GAUTNEY: Folklore is definitely becoming one of my favorites. We recorded one last night and I went home and played it for the next hour or two. But I also really liked the production of Reputation.
There’s still so much more to listen to.
WHITE: That’s why it’s called "Road To Becoming a Swiftie." I don’t know what makes you a Swiftie. I don’t know if it’s up to us to decide. We were going to let [the audience] tell us when we’ve done enough.
How do you choose which songs to review?
GAUTNEY: There are a couple of factors. One is definitely the anticipation—what people ask for and want us to see. Over the course of time, we see the same [song] names.
Do you guys ever listen to her music without each other, or is that against the rules?
WHITE: It depends. We’re getting into a place where it helps if one of us knows a bit about the song already, so we’re educated about what we’re talking about. But for the most part, it’s like… don’t. Especially if it just came out.
GAUTNEY: Yeah, [but] there’s songs I’d already heard that I’ve listened to without him. Sorry, buddy.

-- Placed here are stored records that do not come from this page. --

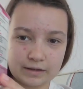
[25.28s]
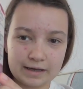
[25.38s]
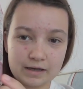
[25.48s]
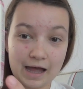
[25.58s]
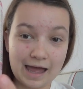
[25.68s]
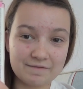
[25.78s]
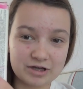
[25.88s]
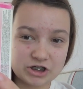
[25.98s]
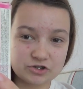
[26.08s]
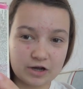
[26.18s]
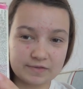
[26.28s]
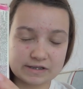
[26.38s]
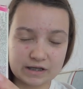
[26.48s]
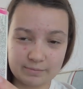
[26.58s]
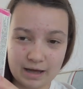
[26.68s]
Okay, I have actually tried
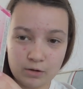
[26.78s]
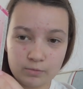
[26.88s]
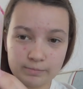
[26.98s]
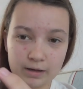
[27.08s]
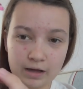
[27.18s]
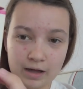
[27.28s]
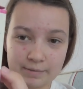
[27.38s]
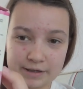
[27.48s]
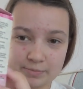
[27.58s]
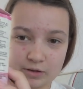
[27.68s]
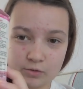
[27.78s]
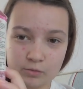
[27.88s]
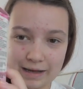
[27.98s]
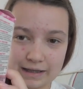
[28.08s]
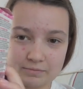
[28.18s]
this cup out, but I just put it
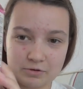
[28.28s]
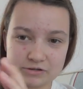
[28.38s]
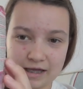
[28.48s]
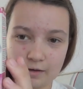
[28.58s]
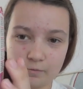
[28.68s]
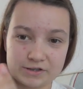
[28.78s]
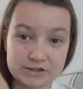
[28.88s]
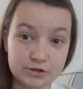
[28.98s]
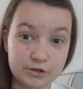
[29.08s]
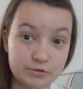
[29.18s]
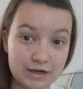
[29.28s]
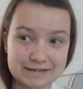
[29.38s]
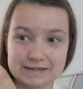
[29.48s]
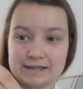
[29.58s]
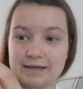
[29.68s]
all back in the box how it was so you
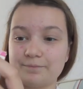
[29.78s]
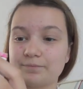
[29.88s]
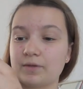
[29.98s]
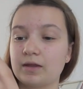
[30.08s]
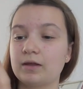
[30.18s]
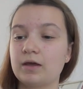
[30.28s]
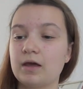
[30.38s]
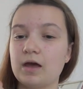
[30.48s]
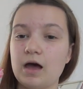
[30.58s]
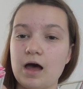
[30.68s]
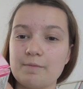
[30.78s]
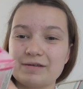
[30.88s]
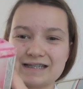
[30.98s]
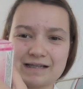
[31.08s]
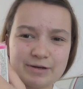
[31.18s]
guys can see it.
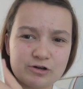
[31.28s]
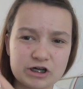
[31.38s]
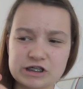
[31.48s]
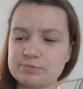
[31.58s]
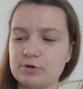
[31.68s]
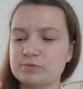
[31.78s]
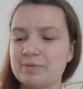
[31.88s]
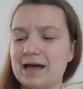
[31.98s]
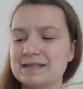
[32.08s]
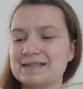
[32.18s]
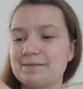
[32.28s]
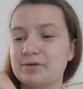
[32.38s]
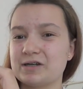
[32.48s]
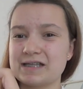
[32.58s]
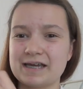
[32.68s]
It's a little bit crushed, this box, but as I said,
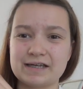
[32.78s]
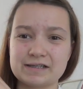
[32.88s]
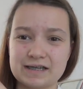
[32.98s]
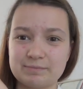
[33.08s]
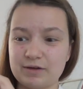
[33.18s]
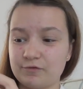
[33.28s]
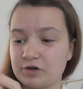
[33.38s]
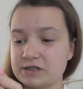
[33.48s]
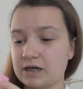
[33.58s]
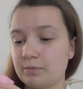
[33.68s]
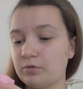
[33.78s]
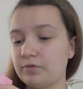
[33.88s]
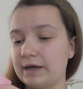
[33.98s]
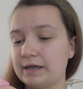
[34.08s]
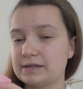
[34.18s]
because they are sending me a free sample,
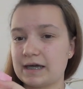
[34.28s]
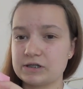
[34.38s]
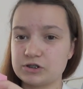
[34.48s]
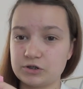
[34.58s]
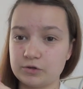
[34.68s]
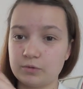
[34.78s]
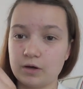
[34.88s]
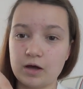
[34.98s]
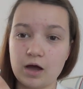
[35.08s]
they tend to,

Over the course of her career, Swift has had a lot of rumors and conspiracy theories spread about her. Do you believe in any of them?
WHITE: Like the witch one?
There’s a witch one?
WHITE: There’s a song where she mentions people calling her a witch when she isn’t one. People think she sings about certain things so that they happen. I don’t believe that though. I think she was referring to the Salem Witch Trials and that went over people's heads, so they ran with it.

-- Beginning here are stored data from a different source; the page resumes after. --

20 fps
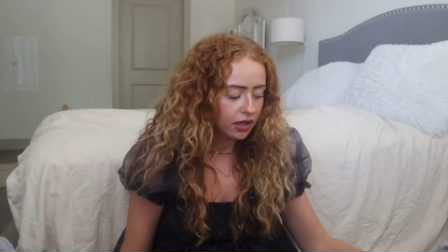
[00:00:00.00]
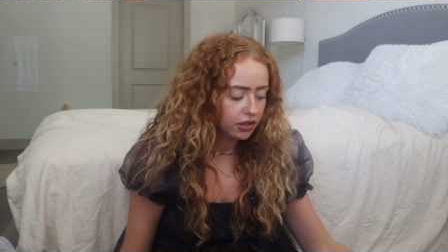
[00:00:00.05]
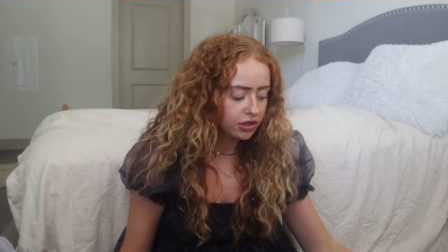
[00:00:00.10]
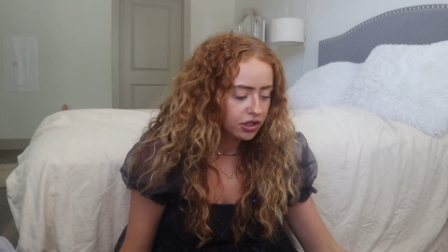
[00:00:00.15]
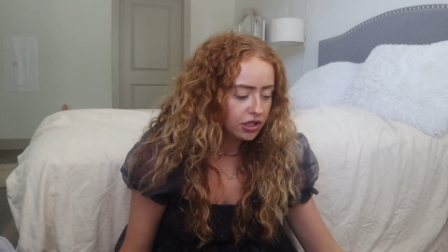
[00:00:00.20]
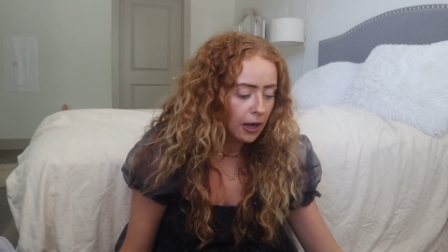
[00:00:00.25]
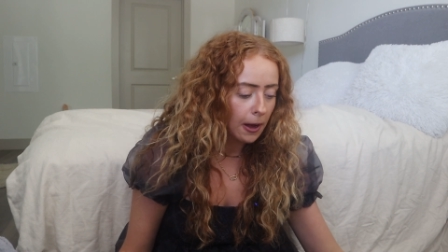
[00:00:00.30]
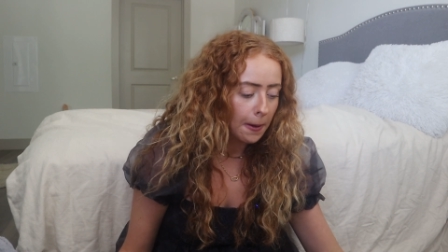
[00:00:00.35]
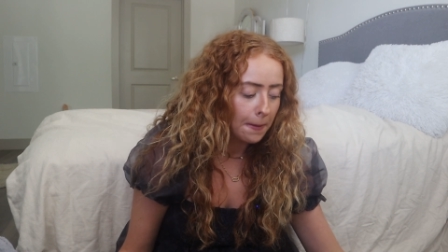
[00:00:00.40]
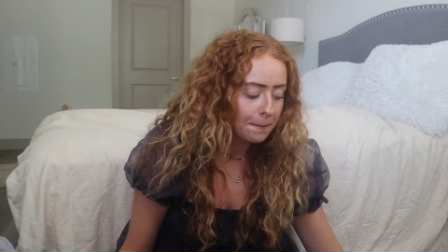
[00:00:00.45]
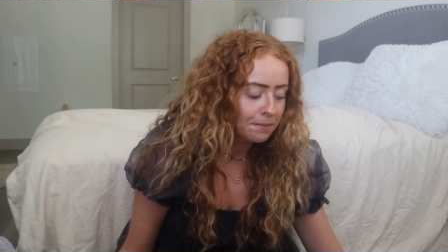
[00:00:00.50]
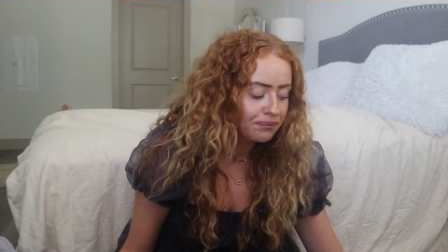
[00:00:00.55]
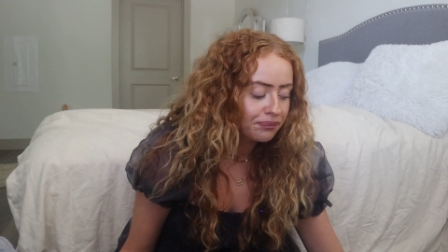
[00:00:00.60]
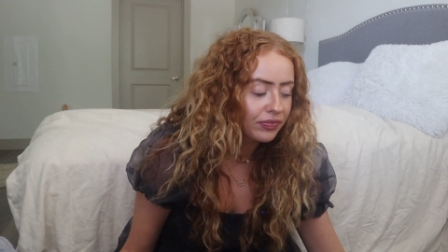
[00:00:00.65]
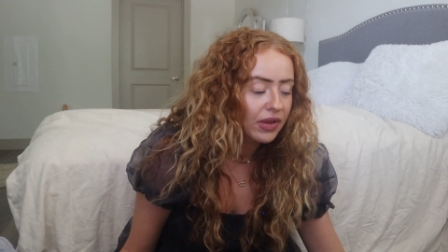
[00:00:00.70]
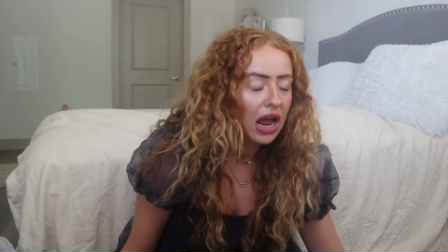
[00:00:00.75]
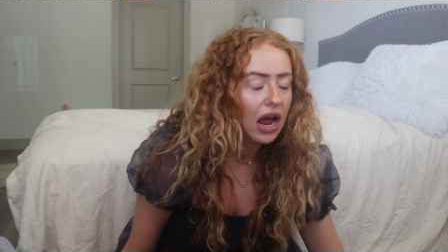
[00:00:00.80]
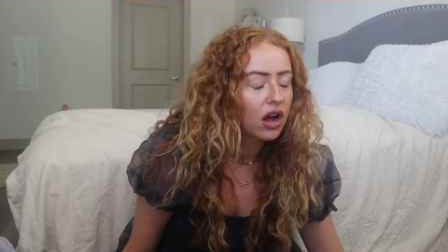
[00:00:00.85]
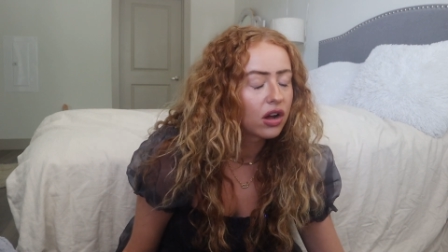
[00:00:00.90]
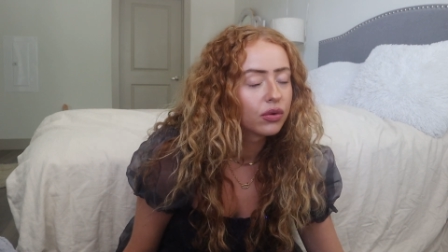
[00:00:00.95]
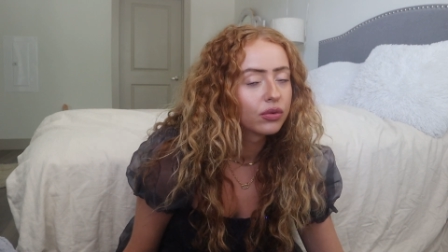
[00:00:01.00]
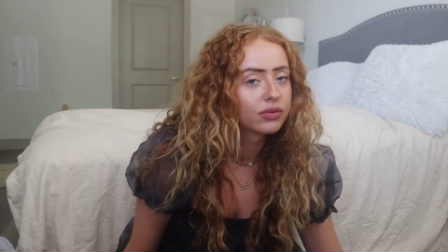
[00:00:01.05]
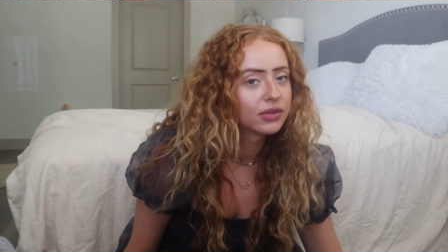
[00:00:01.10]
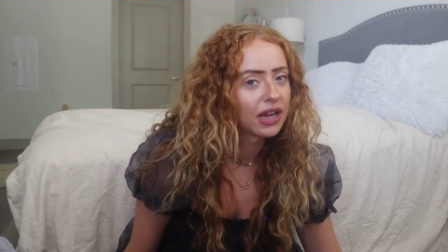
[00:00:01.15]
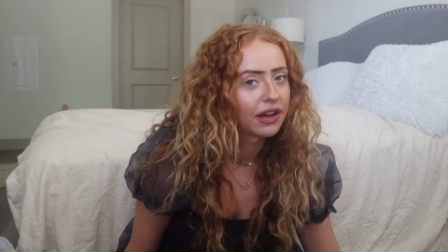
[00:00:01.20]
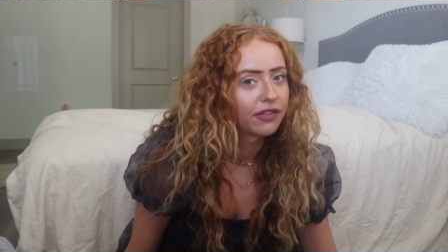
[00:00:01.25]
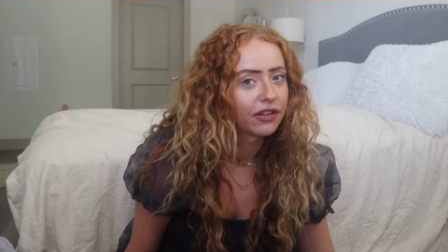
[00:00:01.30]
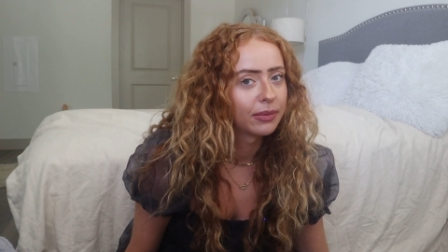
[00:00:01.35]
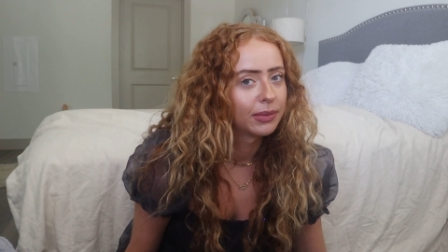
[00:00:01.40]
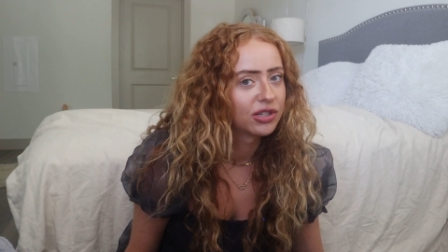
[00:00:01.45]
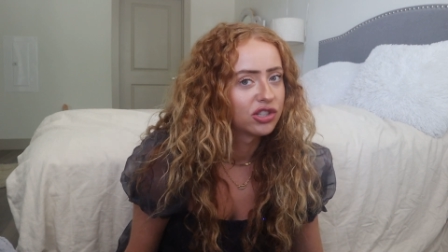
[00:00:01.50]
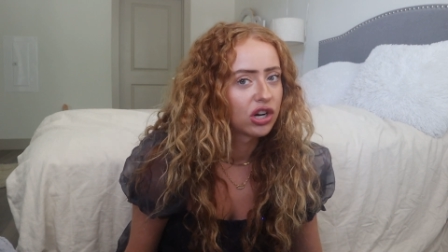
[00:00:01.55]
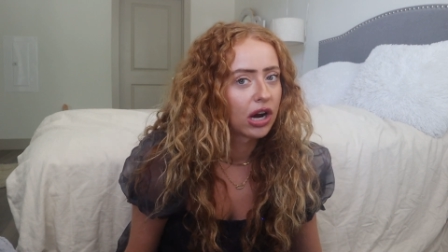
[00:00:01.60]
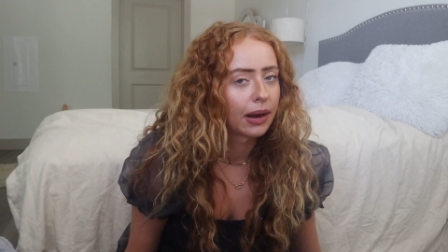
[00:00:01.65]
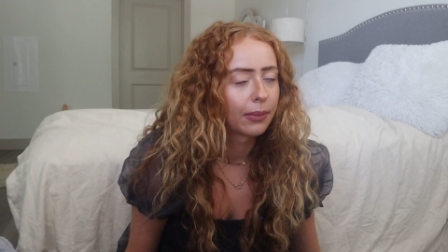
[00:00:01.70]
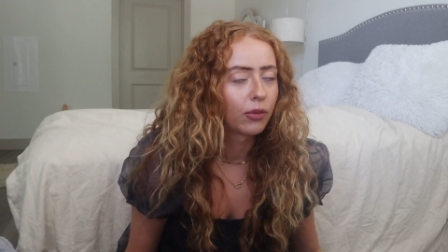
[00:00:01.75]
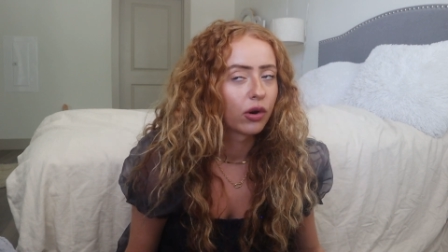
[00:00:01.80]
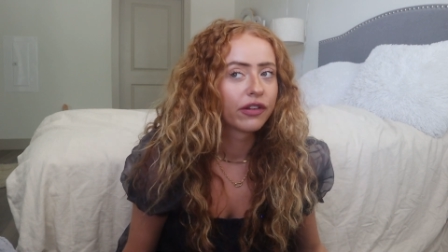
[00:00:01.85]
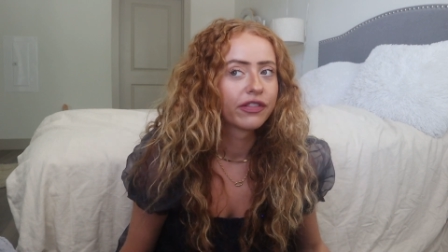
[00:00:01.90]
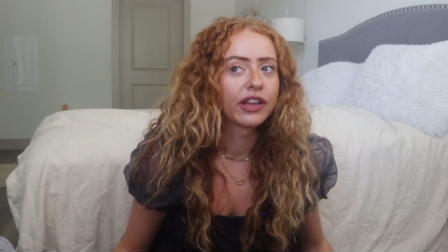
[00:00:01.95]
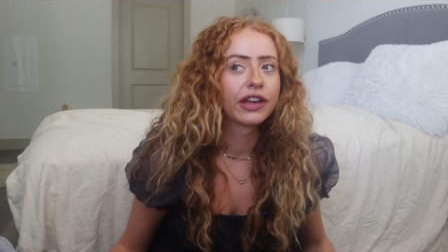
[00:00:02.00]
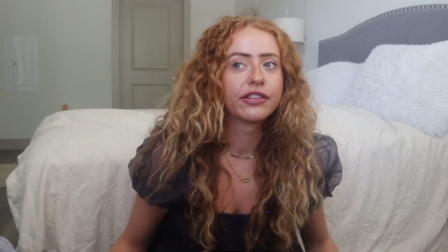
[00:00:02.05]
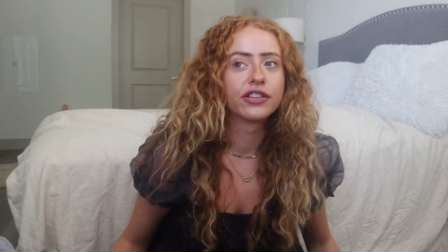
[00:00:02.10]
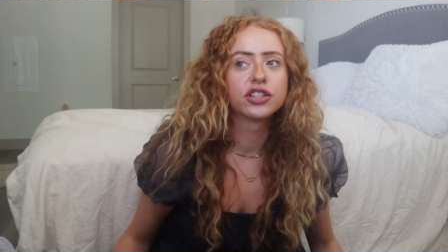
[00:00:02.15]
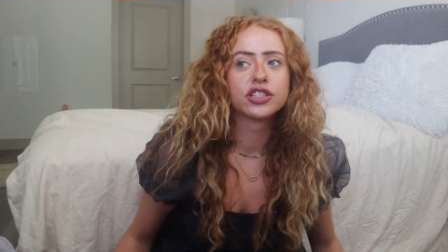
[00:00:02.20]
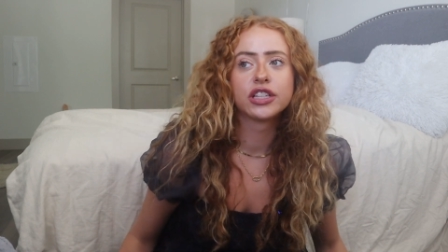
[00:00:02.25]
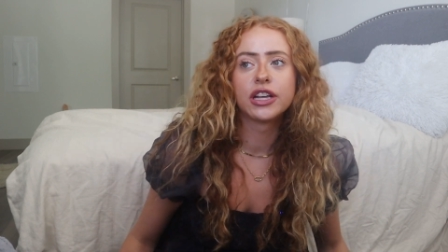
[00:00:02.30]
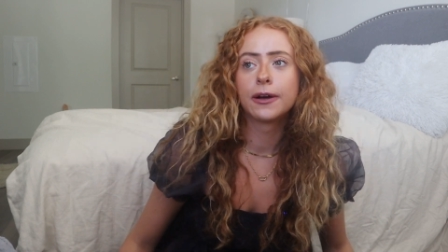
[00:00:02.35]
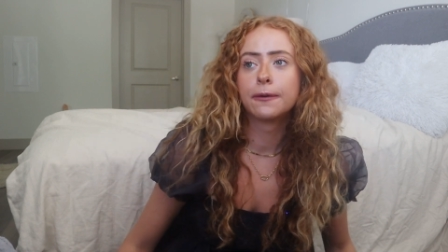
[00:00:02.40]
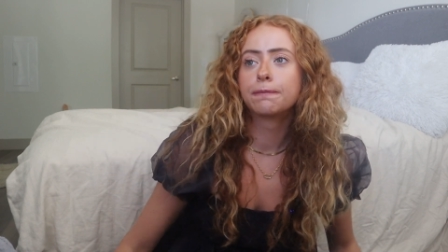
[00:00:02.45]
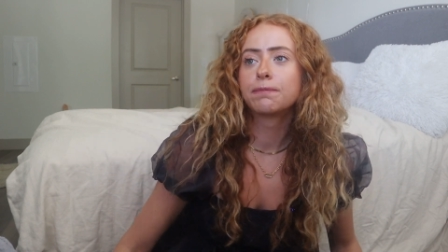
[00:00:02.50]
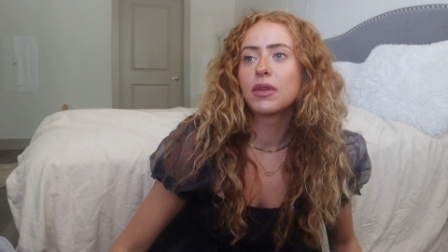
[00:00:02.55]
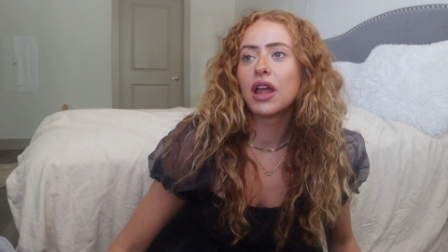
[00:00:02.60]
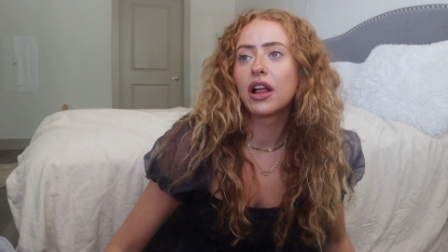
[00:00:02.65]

So I'll definitely be trying more flavors though.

What’s your favorite Taylor Swift song?
WHITE: “You’re Losing Me.” You get to see the other side of getting broken up with and know what that person was thinking in those moments.
GAUTNEY I feel like it’s changing day by day for me. I don’t want to say “All Too Well” and be basic.
If that’s your truth, that’s your truth.
WHITE: I like the five-minute version of “All Too Well,” but it’s not my top pick.
GAUTNEY: “Clean” is my favorite.
WHITE: “Clean” is fire.
If you were confronted by a Swift skeptic, what song would you tell them to listen to?
WHITE: And we know they’ll actually listen to it? That’s half the battle.
GAUTNEY: I feel like it’s almost impossible to listen to “All Too Well” and not feel something.
WHITE: “Clean” is good though. If you’re going to pick one and it’s [for] a skeptic, you’d probably have to give them something unexpected that’s very lyrical. You could show them “Cardigan,” too, because you don’t expect her to sound like that and it’s well written.
If you met Swift, what would you ask her?
WHITE: I would ask about the way she chooses the words that she uses. She writes songs in a specific way. She doesn’t say things like, “You’re my everything.” She’ll say, “You’re my sky or you’re my temple,” and find a way to parallel it [with something else]. I want to be able to do that.